Two main obstacles in the design of a fully integrated power amplifier are the low breakdown voltages of transistors and the high losses of passive components. The low breakdown voltage limits the voltage swing at the output node, which in turn lowers the produced output power. The high passive loss reduces the amplifier's power efficiency by dissipating the generated power in the signal path. These problems are exacerbated in most commonly used CMOS process technologies, as the MOS transistor's minimum feature size is continuously scaled down for faster operation, resulting in lower substrate resistivity and smaller breakdown voltages.
Our DAT power amplifier uses the distributed approach to perform impedance transformation and power combining simultaneously to achieve a large output power while maintaining acceptable power efficiency. It overcomes the low breakdown voltage of short-channel MOS transistors and alleviates the substrate loss problems by providing the power gain through multiple similar stages and signal paths.

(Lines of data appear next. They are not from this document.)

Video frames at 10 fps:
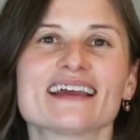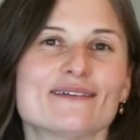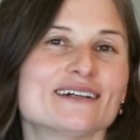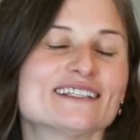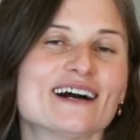
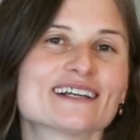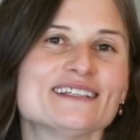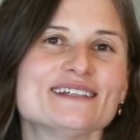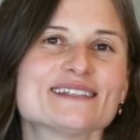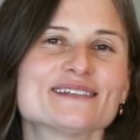I will talk
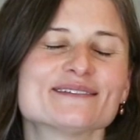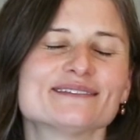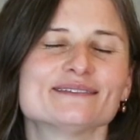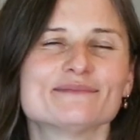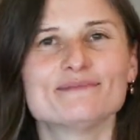to you
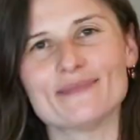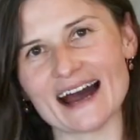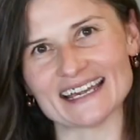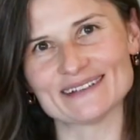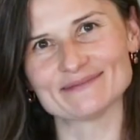soon. Bye.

Figure 3a shows the essential features of the DAT, which consists of multiple distributed push-pull circuits in a polygonal geometry. Each side of the square is a single amplifier consisting of a transmission line, two transistors, and input matching lines. This particular positioning of the push-pull amplifiers makes it possible to use a wide metal line as the drain inductor to provide natural low-resistance paths for the dc and ac currents to flow.
The four transmission lines are used as the primary circuit of a magnetically coupled active transformer. The output power of these four push-pull amplifiers is combined in series and matches their small drain impedance to the load. These four push-pull amplifiers, driven by alternating phases, generate a uniform circular current at the fundamental frequency around the square, resulting in a strong magnetic flux through it. A one-turn metal loop inside the square is used to harness this alternating magnetic flux and acts as the transformer secondary loop. This is where multiple signal paths converge. Using the DAT, a fully integrated watt-level power amplifier was demonstrated in a standard CMOS process technology for the first time, as shown in Figure 3b. The distributed nature of the DAT structure reduces the sensitivity of the power amplifier's efficiency to the substrate power losses while providing a large overall output power using low-breakdown-voltage MOS transistors. The strong electromagnetic coupling between multiple signal paths in a DAT necessitates an analysis and design approach spanning architecture, circuits, device physics, and electromagnetics.
These examples demonstrate some of the basic concepts of distributed integrated circuit design. The combination of multiple distributed signal paths working in harmony and a design approach covering several levels of abstraction allow us to achieve higher frequencies of operation, higher power and efficiency, while creating more robust systems.
Bringing this state-of-the-art technology into the commercial realm, substituting easily mass produced silicon-based circuits for the traditional GaAs-based circuits in use today in everything from cell phones to communications satellites, will further the revolution in communications systems that defines our modern era.
Ali Hajimiri is Assistant Professor of Electrical Engineering.